Assignment:
Whenever a line of the material contains the string "video", it should be copied.

(Beginning of Exercise data)

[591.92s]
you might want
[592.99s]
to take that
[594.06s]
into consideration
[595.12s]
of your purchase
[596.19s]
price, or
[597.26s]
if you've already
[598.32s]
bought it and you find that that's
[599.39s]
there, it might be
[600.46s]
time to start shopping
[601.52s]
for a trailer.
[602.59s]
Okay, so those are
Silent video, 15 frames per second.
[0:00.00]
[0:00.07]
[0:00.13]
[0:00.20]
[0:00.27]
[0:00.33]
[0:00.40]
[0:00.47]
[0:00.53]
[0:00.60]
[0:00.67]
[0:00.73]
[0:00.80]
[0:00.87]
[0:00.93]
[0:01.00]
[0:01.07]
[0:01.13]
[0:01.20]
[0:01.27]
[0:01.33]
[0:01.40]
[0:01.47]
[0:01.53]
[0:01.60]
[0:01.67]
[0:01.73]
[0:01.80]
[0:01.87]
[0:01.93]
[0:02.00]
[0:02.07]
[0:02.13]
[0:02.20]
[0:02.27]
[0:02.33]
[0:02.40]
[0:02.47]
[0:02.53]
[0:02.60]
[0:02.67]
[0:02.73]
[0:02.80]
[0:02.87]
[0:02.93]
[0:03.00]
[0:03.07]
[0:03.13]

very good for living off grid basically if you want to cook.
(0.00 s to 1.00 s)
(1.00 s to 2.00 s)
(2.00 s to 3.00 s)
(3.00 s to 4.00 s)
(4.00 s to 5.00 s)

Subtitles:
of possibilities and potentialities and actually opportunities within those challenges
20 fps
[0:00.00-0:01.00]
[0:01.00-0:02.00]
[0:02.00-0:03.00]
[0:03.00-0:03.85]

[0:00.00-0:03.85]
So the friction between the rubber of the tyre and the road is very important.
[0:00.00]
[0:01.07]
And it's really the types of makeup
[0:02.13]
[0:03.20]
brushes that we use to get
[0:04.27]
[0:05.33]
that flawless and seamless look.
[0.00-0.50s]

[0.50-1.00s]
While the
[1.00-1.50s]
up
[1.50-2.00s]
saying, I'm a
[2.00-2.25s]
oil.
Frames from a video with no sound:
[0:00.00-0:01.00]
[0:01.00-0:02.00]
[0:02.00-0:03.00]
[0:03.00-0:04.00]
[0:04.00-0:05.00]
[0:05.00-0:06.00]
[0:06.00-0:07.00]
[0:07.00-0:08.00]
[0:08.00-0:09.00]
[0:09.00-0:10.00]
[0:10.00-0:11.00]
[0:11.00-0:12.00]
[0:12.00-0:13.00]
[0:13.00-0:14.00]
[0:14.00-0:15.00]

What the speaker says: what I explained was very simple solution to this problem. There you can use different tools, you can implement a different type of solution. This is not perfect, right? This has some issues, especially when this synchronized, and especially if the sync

(End of Exercise data)

Response:
Silent video, 15 frames per second.
Frames from a video with no sound:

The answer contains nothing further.